[How to complete this task]
Transcribe the data exactly, stopping after the "[13:32.97-13:33.97]" line.

[Collected data]
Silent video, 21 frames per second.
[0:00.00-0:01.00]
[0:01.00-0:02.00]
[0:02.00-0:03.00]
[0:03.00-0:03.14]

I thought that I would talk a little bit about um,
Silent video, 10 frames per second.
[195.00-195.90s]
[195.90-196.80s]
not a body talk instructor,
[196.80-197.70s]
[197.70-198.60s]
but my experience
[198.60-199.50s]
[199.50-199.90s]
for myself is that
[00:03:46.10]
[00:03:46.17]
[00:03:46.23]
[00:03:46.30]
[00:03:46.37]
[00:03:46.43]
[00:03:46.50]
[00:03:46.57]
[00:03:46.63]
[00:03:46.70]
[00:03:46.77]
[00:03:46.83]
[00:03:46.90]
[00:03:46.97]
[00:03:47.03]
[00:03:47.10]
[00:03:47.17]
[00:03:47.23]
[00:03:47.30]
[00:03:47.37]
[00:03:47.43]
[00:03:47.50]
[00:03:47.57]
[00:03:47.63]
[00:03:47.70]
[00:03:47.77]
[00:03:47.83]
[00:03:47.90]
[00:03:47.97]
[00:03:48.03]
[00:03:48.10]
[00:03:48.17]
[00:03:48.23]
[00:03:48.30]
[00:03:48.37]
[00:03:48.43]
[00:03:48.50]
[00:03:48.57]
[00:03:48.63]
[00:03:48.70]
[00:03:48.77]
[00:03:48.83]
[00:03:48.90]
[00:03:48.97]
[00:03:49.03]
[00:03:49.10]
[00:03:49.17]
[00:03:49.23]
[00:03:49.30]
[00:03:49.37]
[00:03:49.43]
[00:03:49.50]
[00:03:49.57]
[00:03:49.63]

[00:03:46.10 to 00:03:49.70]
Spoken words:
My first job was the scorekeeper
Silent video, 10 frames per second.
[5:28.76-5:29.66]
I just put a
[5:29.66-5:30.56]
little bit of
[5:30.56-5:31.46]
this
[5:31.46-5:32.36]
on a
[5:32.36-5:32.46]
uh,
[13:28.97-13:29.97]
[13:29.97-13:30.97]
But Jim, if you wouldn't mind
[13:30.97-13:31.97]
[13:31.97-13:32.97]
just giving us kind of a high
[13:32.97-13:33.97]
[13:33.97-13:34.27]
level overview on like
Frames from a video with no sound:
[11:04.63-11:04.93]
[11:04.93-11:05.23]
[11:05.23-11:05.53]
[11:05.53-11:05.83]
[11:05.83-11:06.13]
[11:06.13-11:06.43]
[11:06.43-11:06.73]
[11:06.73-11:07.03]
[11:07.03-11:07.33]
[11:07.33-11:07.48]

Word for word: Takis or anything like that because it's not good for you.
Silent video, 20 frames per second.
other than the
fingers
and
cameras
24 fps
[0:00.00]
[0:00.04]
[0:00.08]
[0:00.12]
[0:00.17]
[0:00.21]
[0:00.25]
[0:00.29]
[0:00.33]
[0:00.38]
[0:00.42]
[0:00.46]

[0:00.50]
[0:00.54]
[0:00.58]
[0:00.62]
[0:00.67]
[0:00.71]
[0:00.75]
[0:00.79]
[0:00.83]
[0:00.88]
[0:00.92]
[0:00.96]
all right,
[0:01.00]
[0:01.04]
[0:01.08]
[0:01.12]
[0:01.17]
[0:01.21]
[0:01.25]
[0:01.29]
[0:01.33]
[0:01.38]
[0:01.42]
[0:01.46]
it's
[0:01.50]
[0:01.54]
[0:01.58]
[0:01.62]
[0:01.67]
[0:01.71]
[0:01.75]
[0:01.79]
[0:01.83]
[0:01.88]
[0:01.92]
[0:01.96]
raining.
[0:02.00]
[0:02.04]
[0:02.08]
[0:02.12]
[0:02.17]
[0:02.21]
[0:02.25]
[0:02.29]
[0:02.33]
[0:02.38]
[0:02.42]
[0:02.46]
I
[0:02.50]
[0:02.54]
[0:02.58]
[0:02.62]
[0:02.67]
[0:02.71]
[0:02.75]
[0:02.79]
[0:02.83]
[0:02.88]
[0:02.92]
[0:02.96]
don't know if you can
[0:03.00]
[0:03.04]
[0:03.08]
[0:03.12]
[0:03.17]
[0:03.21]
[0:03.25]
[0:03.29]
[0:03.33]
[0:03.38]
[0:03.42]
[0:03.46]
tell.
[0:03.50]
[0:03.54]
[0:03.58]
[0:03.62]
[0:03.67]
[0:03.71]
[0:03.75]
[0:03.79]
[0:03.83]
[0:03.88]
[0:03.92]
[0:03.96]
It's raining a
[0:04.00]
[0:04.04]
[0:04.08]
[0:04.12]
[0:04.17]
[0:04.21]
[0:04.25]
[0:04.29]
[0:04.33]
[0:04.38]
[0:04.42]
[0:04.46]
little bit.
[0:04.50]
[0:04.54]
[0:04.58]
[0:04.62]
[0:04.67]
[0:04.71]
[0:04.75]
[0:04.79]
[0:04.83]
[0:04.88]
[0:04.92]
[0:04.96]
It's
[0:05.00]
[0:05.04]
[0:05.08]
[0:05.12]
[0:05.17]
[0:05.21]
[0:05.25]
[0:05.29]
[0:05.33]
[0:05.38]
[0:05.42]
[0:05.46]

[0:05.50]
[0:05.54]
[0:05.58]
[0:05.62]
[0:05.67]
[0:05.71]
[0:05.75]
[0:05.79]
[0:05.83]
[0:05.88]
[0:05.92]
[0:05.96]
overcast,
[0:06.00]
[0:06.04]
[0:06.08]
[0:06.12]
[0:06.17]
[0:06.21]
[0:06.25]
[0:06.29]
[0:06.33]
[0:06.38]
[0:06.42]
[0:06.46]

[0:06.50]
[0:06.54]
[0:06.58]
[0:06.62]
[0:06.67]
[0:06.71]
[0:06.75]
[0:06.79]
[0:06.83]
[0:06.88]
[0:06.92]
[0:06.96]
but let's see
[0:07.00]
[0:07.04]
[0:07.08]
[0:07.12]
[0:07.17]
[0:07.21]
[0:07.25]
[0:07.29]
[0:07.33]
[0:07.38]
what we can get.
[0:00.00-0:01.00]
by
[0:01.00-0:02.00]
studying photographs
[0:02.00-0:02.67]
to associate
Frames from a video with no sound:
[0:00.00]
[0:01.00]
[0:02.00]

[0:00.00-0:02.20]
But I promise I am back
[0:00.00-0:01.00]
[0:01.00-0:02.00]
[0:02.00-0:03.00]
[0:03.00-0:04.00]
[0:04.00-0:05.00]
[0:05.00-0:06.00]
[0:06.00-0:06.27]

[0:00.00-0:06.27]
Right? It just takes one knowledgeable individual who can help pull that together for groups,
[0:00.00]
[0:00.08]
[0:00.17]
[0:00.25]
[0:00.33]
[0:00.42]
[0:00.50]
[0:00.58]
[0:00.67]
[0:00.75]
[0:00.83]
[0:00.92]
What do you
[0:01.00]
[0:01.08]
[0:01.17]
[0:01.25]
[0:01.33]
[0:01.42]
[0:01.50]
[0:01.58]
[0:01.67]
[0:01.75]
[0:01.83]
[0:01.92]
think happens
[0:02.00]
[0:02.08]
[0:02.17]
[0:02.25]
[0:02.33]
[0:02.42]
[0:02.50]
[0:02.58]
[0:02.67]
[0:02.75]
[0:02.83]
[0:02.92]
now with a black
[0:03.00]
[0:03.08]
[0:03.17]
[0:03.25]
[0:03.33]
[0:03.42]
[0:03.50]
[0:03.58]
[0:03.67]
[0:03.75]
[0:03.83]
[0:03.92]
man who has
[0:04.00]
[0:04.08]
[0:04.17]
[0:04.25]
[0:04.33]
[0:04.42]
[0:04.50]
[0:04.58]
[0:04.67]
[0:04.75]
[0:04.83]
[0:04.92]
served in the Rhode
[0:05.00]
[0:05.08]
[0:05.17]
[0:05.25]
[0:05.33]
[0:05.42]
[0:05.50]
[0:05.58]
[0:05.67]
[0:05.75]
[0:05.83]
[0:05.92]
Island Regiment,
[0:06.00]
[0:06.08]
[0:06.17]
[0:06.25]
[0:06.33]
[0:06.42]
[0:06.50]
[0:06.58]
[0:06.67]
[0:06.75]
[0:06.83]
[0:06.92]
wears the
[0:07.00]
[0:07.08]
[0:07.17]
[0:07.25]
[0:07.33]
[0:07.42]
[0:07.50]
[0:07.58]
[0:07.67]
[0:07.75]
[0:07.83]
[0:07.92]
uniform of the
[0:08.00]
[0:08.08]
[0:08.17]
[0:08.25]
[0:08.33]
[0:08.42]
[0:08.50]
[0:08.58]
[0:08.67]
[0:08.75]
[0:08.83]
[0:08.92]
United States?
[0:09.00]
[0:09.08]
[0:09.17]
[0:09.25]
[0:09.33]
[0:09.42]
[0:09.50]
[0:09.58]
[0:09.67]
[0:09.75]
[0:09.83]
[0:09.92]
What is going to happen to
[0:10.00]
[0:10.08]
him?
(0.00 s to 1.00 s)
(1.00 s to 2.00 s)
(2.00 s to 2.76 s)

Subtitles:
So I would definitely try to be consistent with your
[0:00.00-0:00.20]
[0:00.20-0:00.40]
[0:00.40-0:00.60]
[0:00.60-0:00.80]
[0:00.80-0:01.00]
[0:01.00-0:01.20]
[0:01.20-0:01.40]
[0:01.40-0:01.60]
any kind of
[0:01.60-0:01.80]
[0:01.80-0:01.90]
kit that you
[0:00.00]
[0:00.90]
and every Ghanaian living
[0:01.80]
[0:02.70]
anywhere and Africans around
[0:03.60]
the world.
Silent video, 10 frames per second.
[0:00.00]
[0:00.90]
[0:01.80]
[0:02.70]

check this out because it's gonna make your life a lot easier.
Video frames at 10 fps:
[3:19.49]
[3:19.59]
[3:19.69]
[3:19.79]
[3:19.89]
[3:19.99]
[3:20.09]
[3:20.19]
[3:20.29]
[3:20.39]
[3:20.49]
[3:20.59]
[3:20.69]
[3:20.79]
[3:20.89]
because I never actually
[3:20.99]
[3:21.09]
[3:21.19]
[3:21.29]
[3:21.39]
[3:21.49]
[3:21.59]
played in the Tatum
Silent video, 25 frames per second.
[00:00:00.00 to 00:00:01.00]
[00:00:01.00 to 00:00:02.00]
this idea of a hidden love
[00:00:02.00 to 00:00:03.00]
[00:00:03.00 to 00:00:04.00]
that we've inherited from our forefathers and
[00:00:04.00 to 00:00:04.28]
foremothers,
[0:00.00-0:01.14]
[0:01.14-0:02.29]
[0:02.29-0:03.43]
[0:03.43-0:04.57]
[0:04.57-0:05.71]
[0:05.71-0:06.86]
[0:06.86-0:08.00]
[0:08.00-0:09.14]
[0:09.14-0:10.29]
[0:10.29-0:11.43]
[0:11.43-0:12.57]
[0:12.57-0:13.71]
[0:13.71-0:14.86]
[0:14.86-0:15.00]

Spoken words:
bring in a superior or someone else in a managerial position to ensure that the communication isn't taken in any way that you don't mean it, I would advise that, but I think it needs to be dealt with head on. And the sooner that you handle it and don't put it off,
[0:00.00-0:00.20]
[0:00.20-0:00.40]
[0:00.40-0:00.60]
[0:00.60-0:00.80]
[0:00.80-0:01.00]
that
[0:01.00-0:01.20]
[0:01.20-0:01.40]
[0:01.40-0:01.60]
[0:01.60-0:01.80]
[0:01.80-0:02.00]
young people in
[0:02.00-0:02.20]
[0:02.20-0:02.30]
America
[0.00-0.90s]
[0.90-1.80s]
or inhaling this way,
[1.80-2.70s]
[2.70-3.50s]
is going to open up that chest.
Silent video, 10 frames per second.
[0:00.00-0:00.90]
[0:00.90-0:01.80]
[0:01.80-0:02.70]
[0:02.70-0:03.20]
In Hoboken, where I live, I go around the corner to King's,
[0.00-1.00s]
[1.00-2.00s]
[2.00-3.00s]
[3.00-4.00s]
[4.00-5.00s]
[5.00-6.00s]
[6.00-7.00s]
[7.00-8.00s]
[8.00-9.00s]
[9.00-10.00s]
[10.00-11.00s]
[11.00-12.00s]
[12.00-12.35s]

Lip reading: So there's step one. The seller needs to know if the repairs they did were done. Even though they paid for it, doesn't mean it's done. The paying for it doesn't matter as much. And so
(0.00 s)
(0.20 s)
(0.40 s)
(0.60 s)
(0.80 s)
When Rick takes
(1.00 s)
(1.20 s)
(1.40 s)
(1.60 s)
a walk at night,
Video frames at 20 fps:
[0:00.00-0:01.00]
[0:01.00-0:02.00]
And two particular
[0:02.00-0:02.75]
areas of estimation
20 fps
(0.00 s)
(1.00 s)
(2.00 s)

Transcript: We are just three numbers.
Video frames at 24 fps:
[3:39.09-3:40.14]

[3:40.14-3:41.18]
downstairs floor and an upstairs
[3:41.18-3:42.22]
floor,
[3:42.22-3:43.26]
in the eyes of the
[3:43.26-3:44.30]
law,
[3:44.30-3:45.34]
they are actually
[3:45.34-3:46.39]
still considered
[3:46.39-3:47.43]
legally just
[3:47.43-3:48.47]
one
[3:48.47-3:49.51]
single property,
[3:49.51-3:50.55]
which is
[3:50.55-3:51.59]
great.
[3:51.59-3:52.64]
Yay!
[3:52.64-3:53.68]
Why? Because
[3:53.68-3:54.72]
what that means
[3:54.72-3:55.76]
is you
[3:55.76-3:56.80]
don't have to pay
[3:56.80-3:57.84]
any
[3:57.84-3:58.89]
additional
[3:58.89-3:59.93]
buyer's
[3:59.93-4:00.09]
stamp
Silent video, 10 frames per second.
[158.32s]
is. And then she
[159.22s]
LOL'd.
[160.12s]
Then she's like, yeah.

[Output of the task]
Silent video, 21 frames per second.
[0:00.00-0:01.00]
[0:01.00-0:02.00]
[0:02.00-0:03.00]
[0:03.00-0:03.14]

I thought that I would talk a little bit about um,
Silent video, 10 frames per second.
[195.00-195.90s]
[195.90-196.80s]
not a body talk instructor,
[196.80-197.70s]
[197.70-198.60s]
but my experience
[198.60-199.50s]
[199.50-199.90s]
for myself is that
[00:03:46.10]
[00:03:46.17]
[00:03:46.23]
[00:03:46.30]
[00:03:46.37]
[00:03:46.43]
[00:03:46.50]
[00:03:46.57]
[00:03:46.63]
[00:03:46.70]
[00:03:46.77]
[00:03:46.83]
[00:03:46.90]
[00:03:46.97]
[00:03:47.03]
[00:03:47.10]
[00:03:47.17]
[00:03:47.23]
[00:03:47.30]
[00:03:47.37]
[00:03:47.43]
[00:03:47.50]
[00:03:47.57]
[00:03:47.63]
[00:03:47.70]
[00:03:47.77]
[00:03:47.83]
[00:03:47.90]
[00:03:47.97]
[00:03:48.03]
[00:03:48.10]
[00:03:48.17]
[00:03:48.23]
[00:03:48.30]
[00:03:48.37]
[00:03:48.43]
[00:03:48.50]
[00:03:48.57]
[00:03:48.63]
[00:03:48.70]
[00:03:48.77]
[00:03:48.83]
[00:03:48.90]
[00:03:48.97]
[00:03:49.03]
[00:03:49.10]
[00:03:49.17]
[00:03:49.23]
[00:03:49.30]
[00:03:49.37]
[00:03:49.43]
[00:03:49.50]
[00:03:49.57]
[00:03:49.63]

[00:03:46.10 to 00:03:49.70]
Spoken words:
My first job was the scorekeeper
Silent video, 10 frames per second.
[5:28.76-5:29.66]
I just put a
[5:29.66-5:30.56]
little bit of
[5:30.56-5:31.46]
this
[5:31.46-5:32.36]
on a
[5:32.36-5:32.46]
uh,
[13:28.97-13:29.97]
[13:29.97-13:30.97]
But Jim, if you wouldn't mind
[13:30.97-13:31.97]
[13:31.97-13:32.97]
just giving us kind of a high
[13:32.97-13:33.97]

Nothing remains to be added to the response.